Wall Street is reviving a “big short” of the US retail sector ahead of a raft of earnings reports this week, even though earlier bets on a mall “apocalypse” have failed to pay off.
Bears last week staked out the most aggressive positions in a year against SPDR S&P Retail, the sector’s benchmark exchange-traded fund. The fund, known as XRT, was so heavily betted against that the short positions were about four times larger than shares in the ETF itself, according to data provider S3 Partners.
XRT, which tracks S&P’s equal-weighted Retail Select Industry index, is the most heavily shorted of any ETF in the country, according to State Street Global Advisors.
The shorts are back even though the US retail industry has so far defied fears of a collapse en masse at the hands of Amazon.
“If you were short the sector at the wrong time, you would have lost a lot of money,” said Stephen Ketchum, founder of Sound Point Capital, a hedge fund and collateralised loan obligation manager with $19.4bn of assets under management.
“But a lot of these retailers are in for a long secular decline. It’s unequivocal that the trend for purchasing online will continue to increase.”
Brad Lamensdorf, portfolio manager at Ranger Alternative Management in Dallas, said that while several companies in the sector were holding their own in the digital era, others had “horrendous” metrics. “There is obviously a very, very serious transformation occurring,” he said.
“There are also a lot of signs that the consumer is buckling,” he added, pointing to rising car loan delinquencies.

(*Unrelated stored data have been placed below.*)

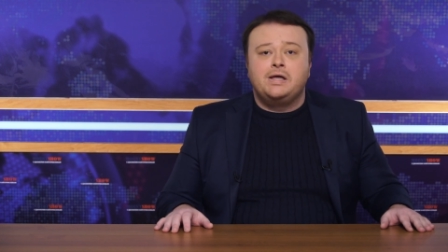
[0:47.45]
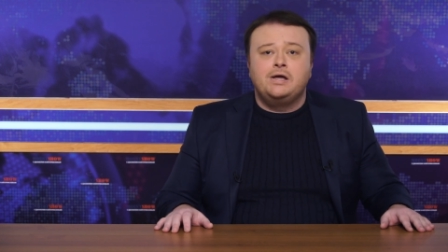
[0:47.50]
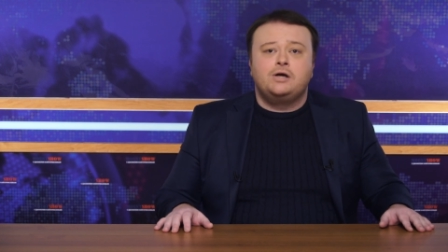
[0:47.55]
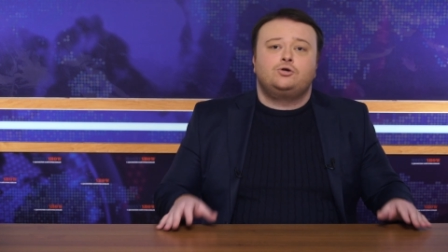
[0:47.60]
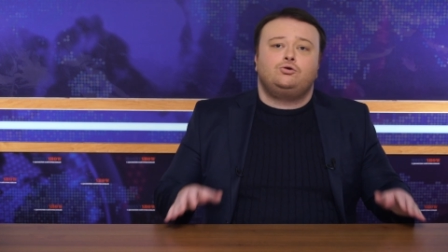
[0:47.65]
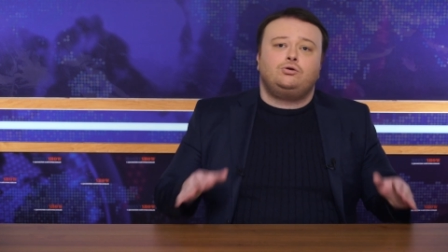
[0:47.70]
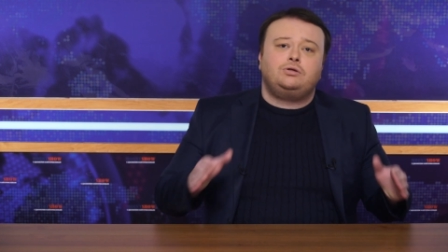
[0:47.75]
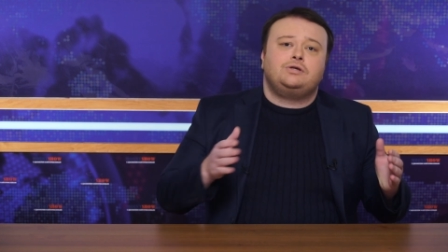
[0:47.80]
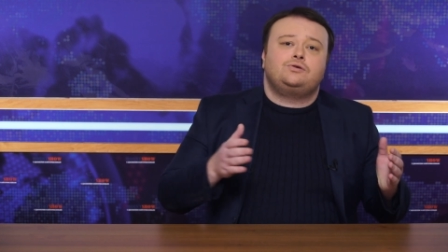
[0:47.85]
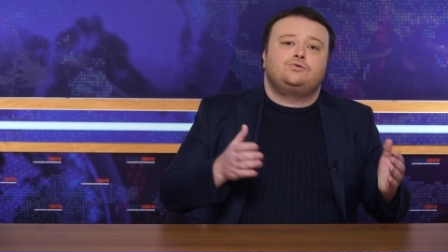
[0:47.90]

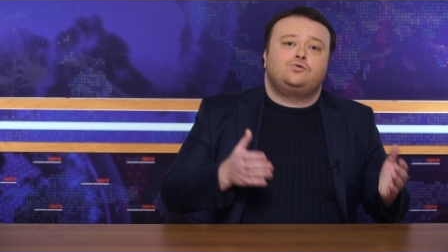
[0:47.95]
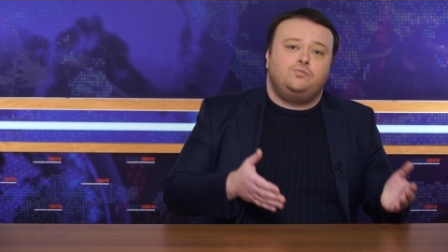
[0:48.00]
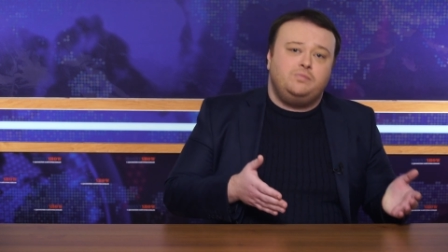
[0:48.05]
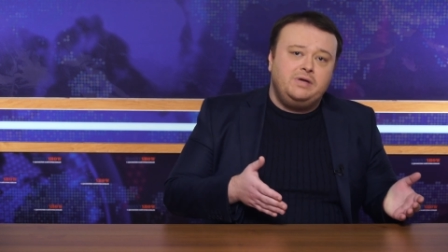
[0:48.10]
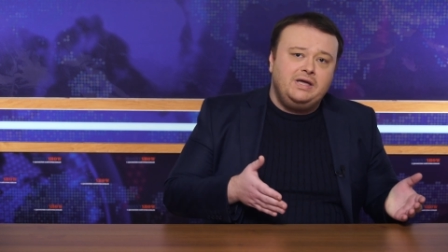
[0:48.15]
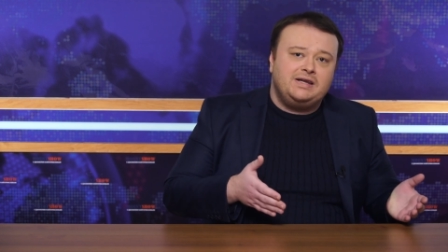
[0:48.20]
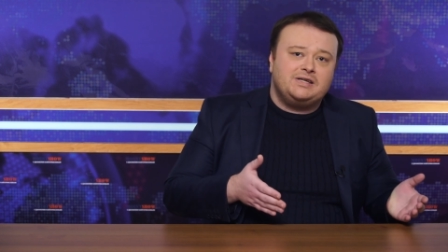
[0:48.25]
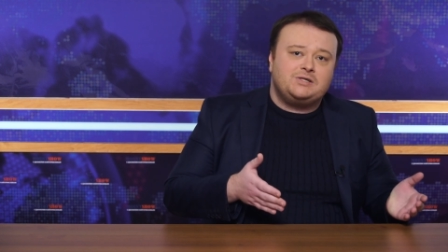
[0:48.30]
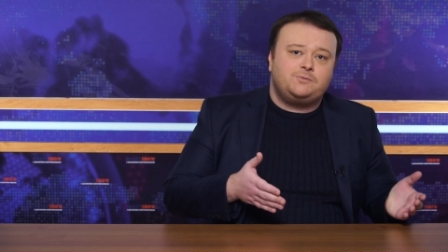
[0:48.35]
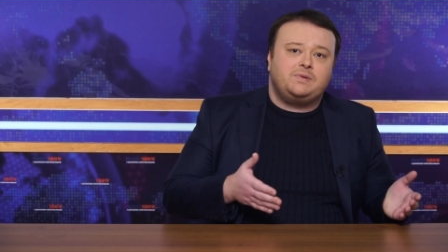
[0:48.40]
Что-то
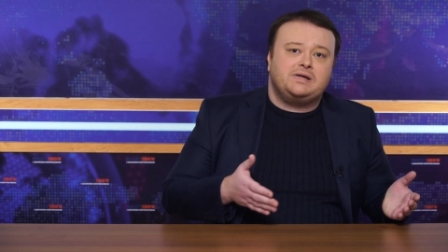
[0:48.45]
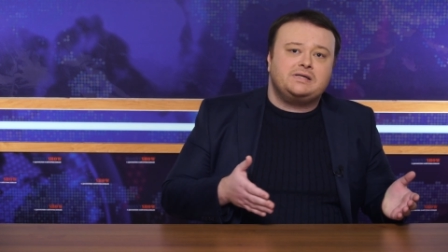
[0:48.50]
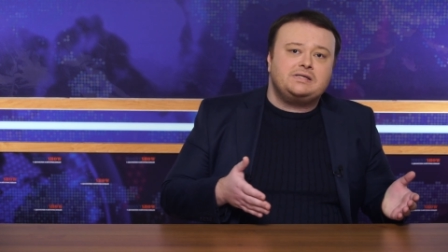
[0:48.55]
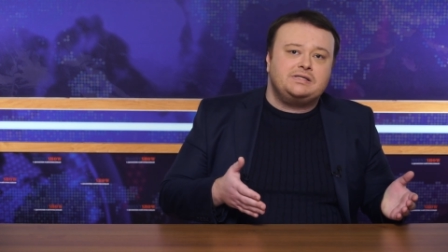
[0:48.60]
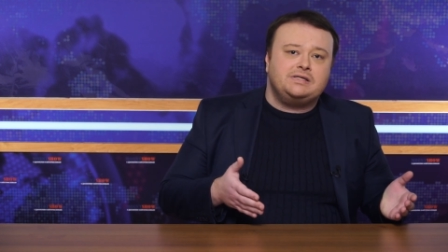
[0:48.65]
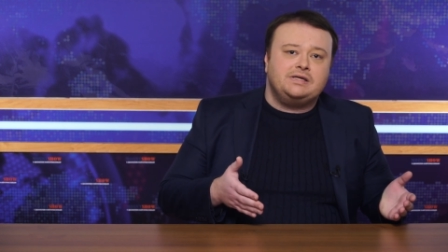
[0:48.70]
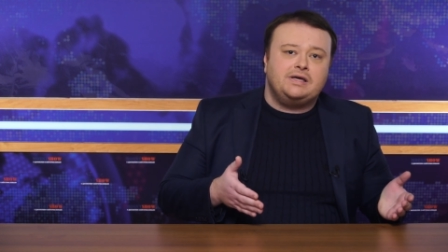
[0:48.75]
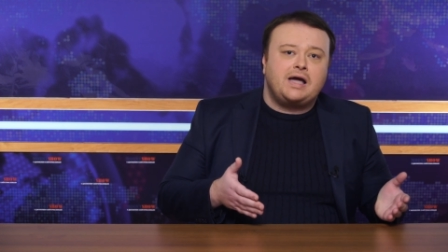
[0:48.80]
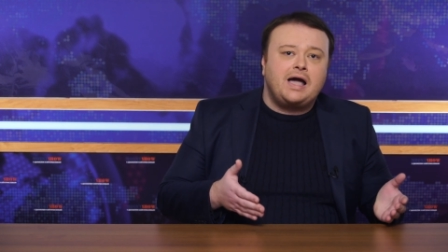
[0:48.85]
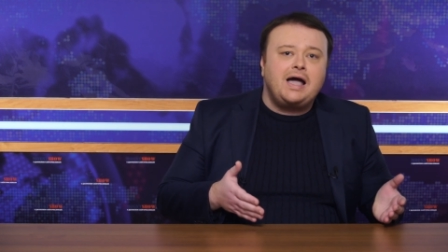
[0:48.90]
сумели
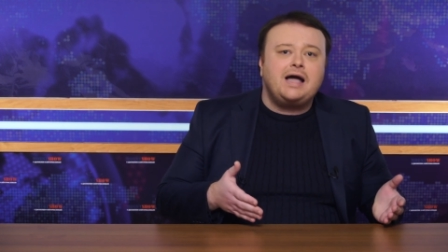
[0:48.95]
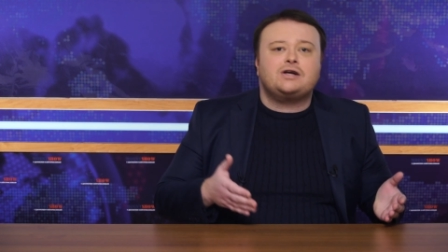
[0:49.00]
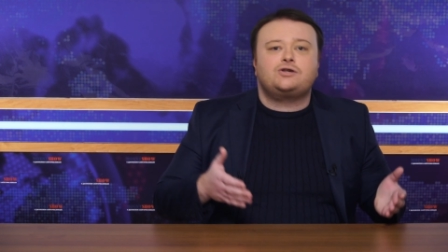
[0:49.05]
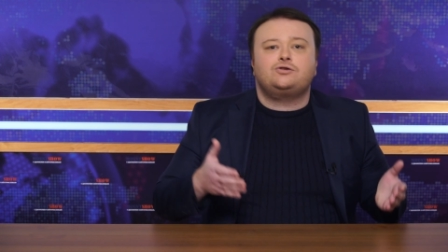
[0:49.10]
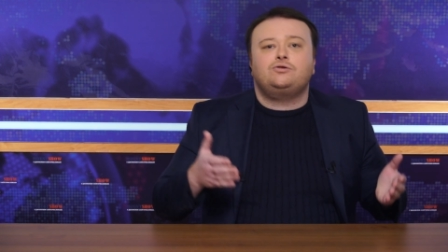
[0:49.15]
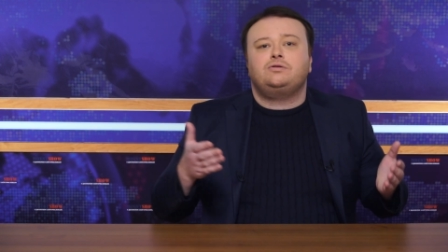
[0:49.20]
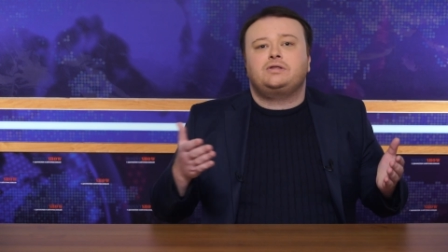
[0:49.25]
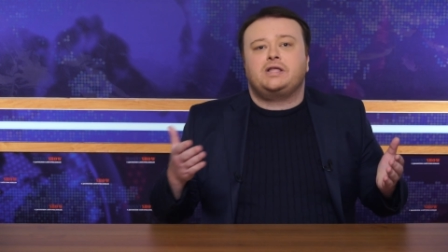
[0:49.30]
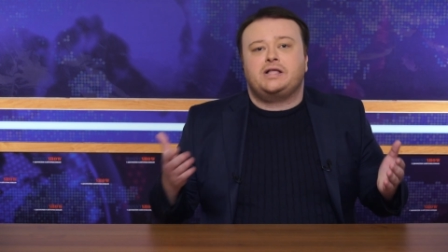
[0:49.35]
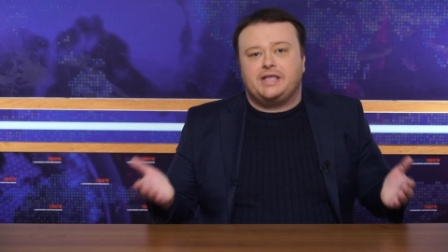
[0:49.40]
спасти, а
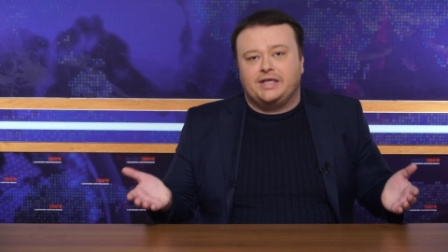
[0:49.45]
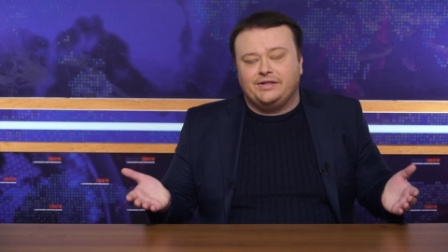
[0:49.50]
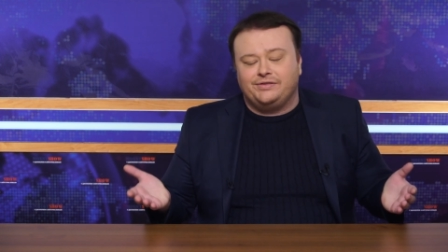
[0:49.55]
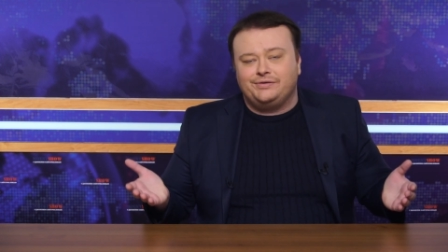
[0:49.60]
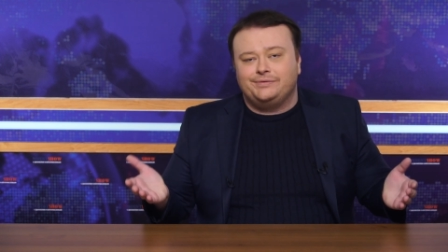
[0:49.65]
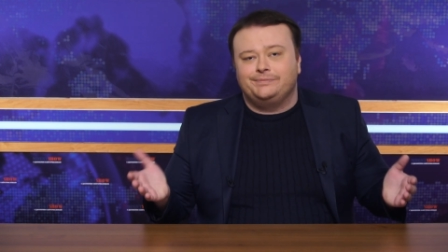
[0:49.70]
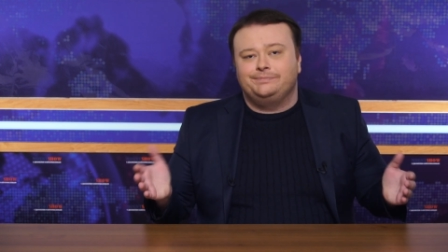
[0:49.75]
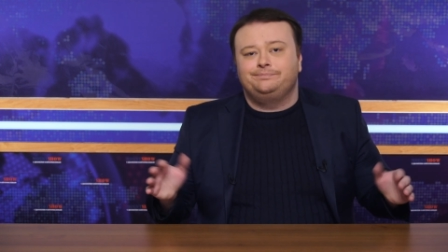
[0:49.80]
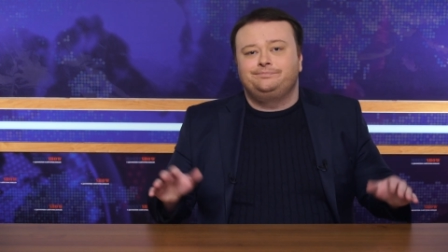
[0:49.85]
что-то нет.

Retail stock prices have been volatile as investors try to understand how the sector is adapting to the rise of internet shopping. Some chains, including the world’s biggest retailer Walmart, are reporting strong sales figures, yet several including Payless ShoeSource and Gymboree have filed for bankruptcy this year.

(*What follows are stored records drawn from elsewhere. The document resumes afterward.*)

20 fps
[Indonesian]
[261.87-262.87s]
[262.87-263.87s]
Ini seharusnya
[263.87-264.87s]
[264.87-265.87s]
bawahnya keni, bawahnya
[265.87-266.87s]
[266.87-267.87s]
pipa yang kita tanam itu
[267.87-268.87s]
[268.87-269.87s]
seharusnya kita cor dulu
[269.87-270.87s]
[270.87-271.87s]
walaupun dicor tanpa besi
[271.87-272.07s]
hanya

Earnings this week are forecast to confirm financial pressures on companies including department store chain JC Penney, where annual net losses are forecast to widen to $300m, and L Brands, owner of Victoria’s Secret, where net income is set to drop more than a quarter.
But they are also expected to show how other companies are performing better. Annual net income is forecast to rise 17 per cent at the discounter TJX, and 44 per cent at the electronics specialist Best Buy, according to analysts’ forecasts collated by Bloomberg.
Investors who bet against XRT when short interest rose at the start of 2017 have lost out. The fund has gained about 5 per cent since then, although the performance has been volatile, with the fund up as much as 23 per cent but down as much as a tenth over the period.
Those who bet on the decline on individual companies have fared better, depending on which shares they shorted. Stocks that are down in the period include Rite Aid, down 90 per cent, Signet Jewelers, down 65 per cent, and Sears, which filed for bankruptcy last October.
Short interest in XRT, which dipped as low as 129 per cent of shares outstanding last September, has risen sharply since the new year and reached 453 per cent last week.